Task goal »
Filter the material below down to the lines containing the word "Thai".

Information »
>>
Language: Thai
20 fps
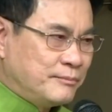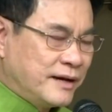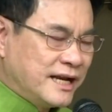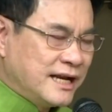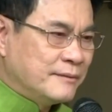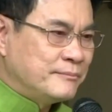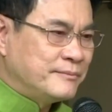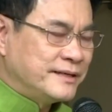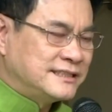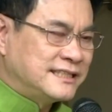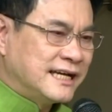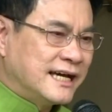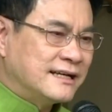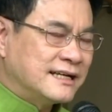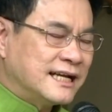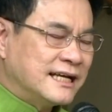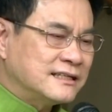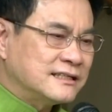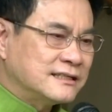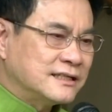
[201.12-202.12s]
พลังประชา
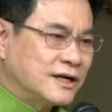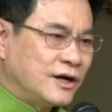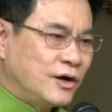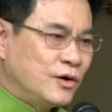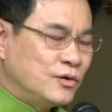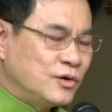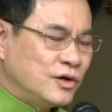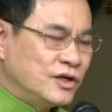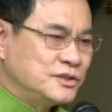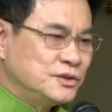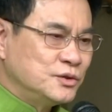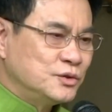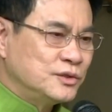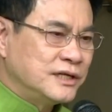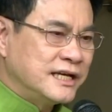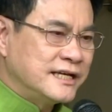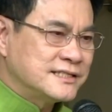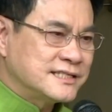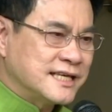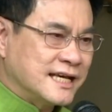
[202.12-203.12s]
รัฐเขาก็อยู่
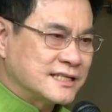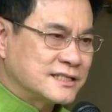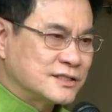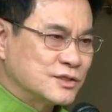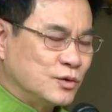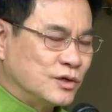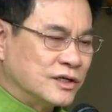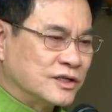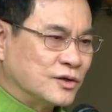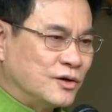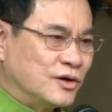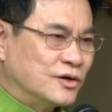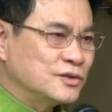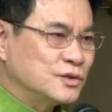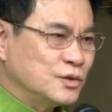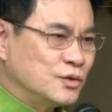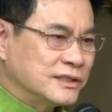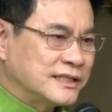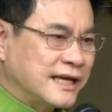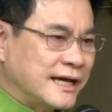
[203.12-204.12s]
ในสัดส่วนของ
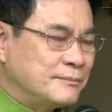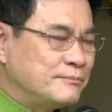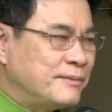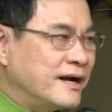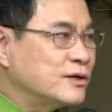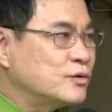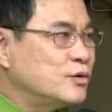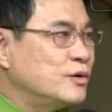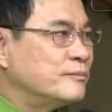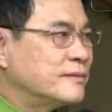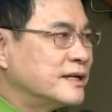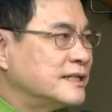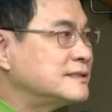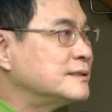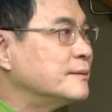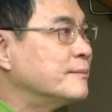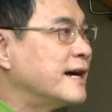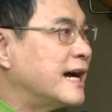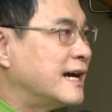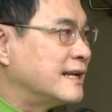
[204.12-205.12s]
ตัวแทนพรรคร่วมรั
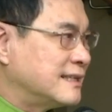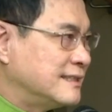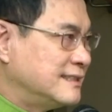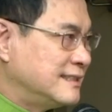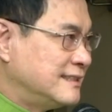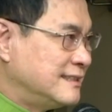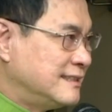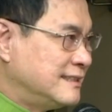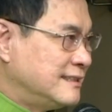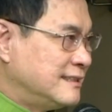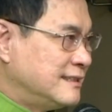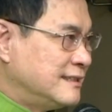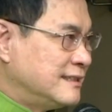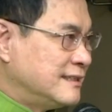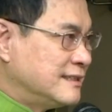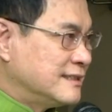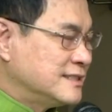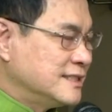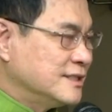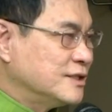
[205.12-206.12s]
ฐบาล
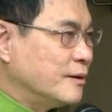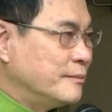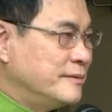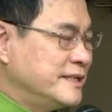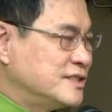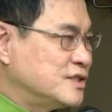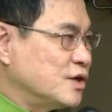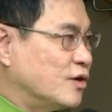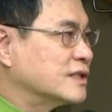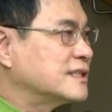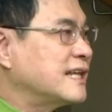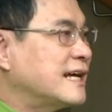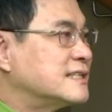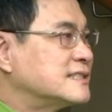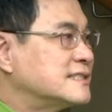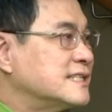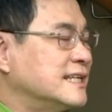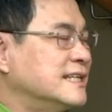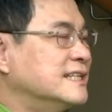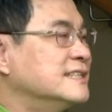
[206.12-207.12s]
ซึ่งก็มีสองท่าน
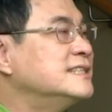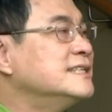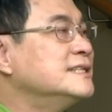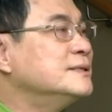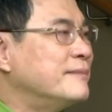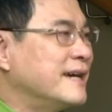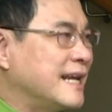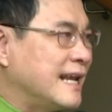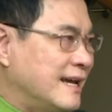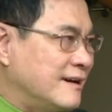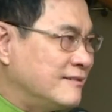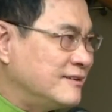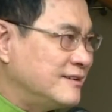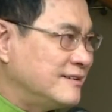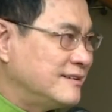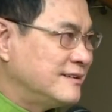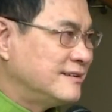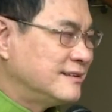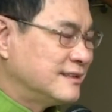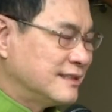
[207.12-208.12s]
เสนอชื่อไปแล้ว
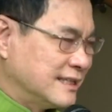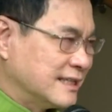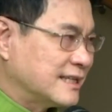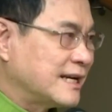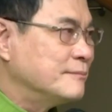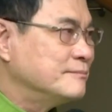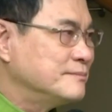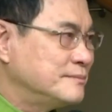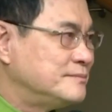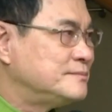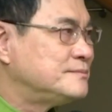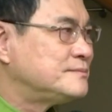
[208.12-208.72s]
นะครับ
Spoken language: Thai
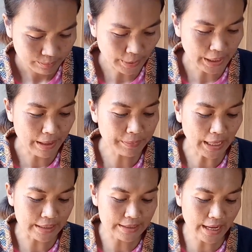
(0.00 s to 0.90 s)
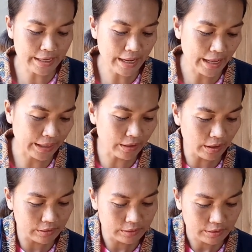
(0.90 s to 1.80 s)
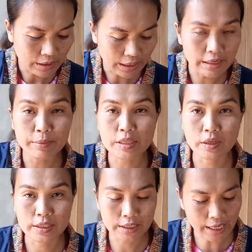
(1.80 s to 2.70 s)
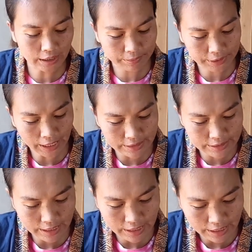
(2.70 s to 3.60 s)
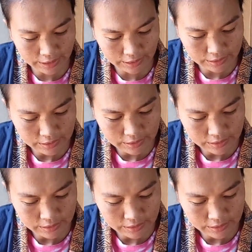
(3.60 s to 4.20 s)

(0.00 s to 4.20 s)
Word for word: เป็นน้ำตาลทรายแดงเนาะอันนี้ไม่จอยชิตักน้ำตาลใส่เลยนะ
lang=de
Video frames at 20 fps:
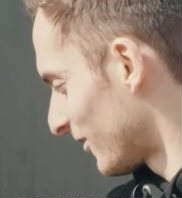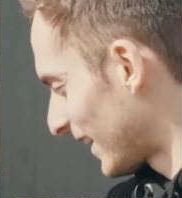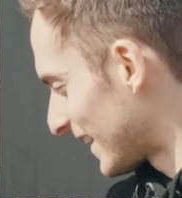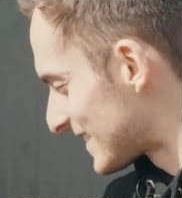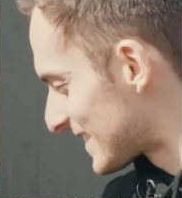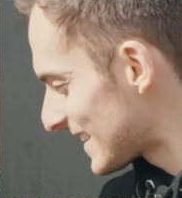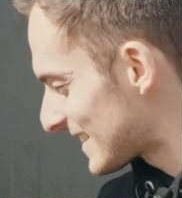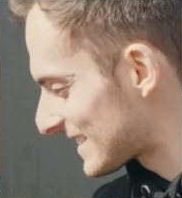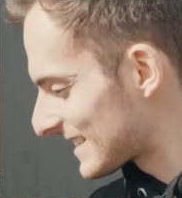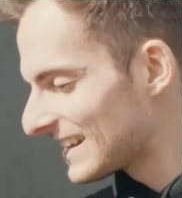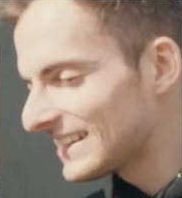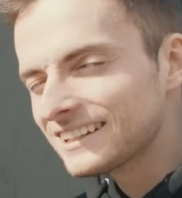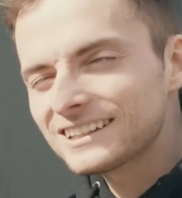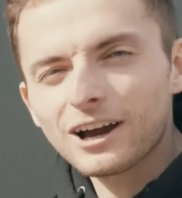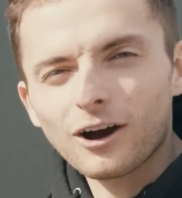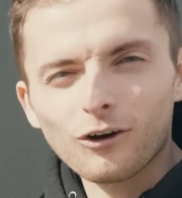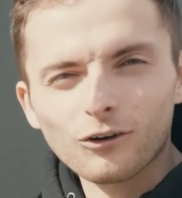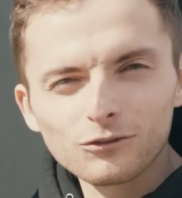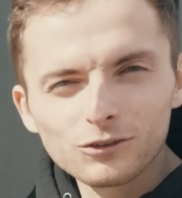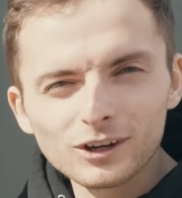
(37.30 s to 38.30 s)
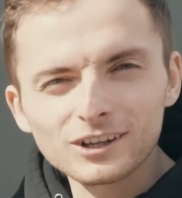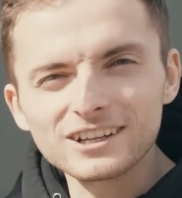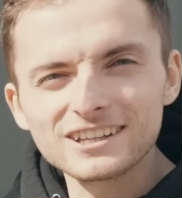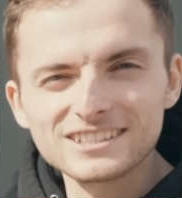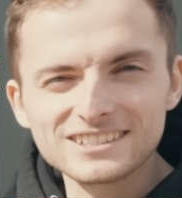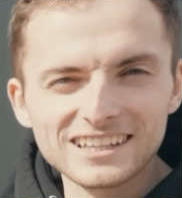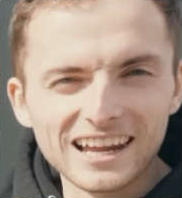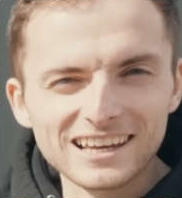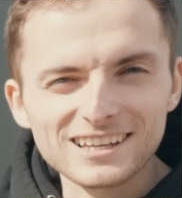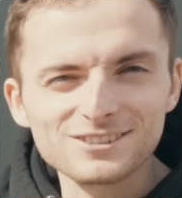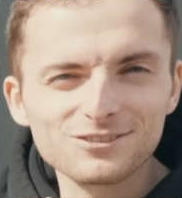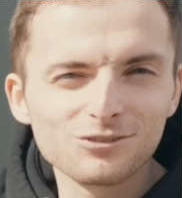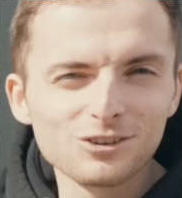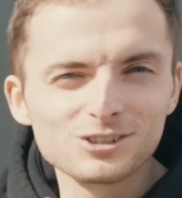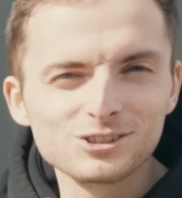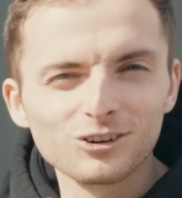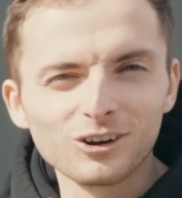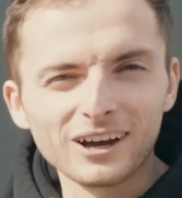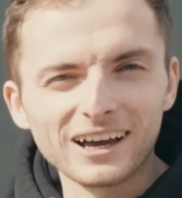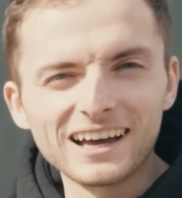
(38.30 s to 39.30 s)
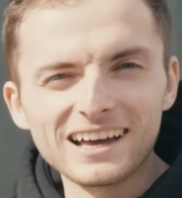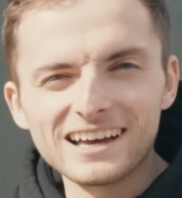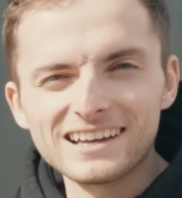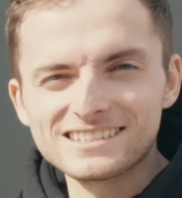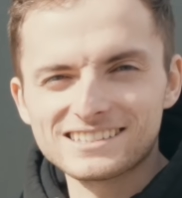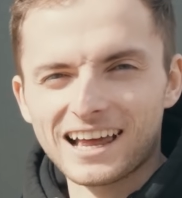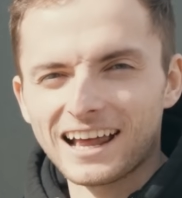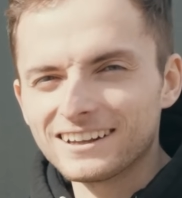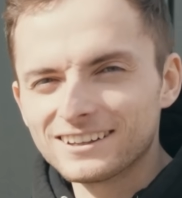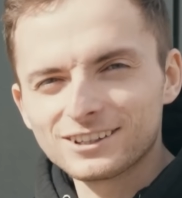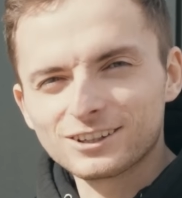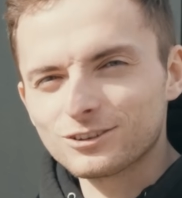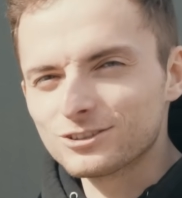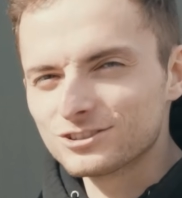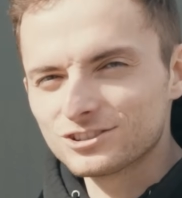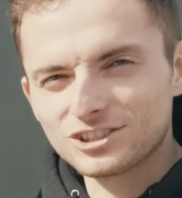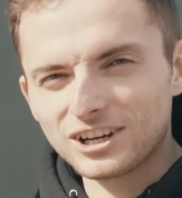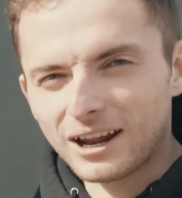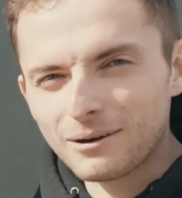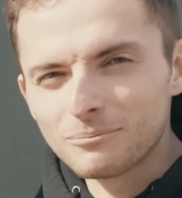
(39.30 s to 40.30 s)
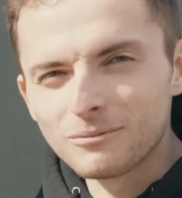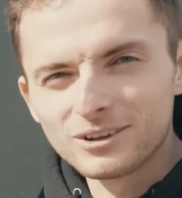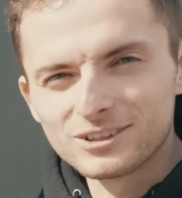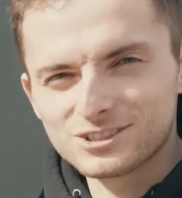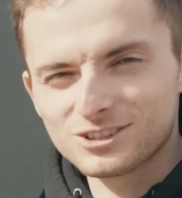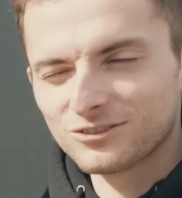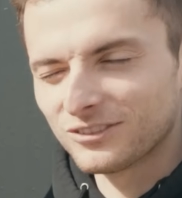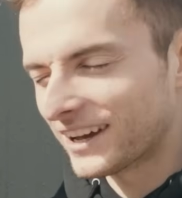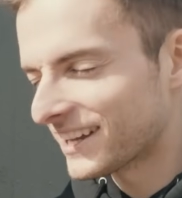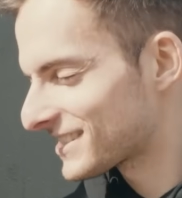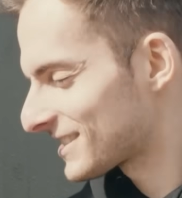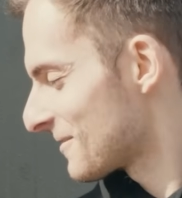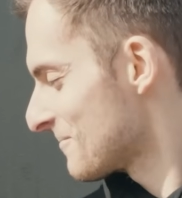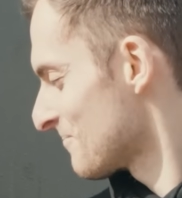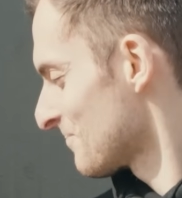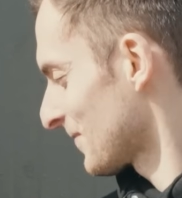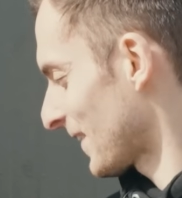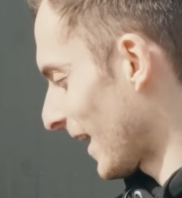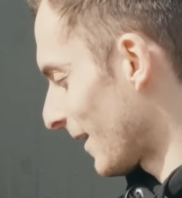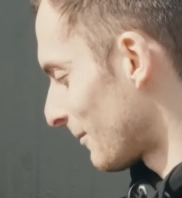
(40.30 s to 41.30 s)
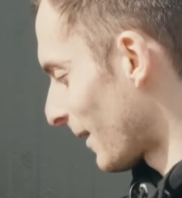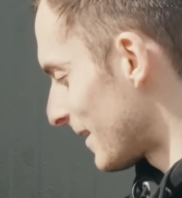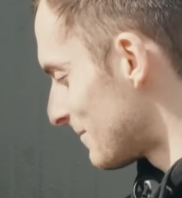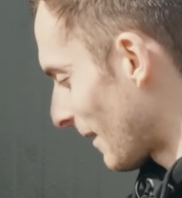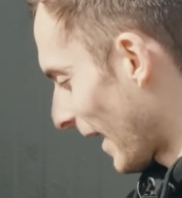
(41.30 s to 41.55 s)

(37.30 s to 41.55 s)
Und an sich sind die auch wirklich nice für so äh, Sand und Schlamm und sowas. Aber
<<
Written solution »
Language: Thai
Spoken language: Thai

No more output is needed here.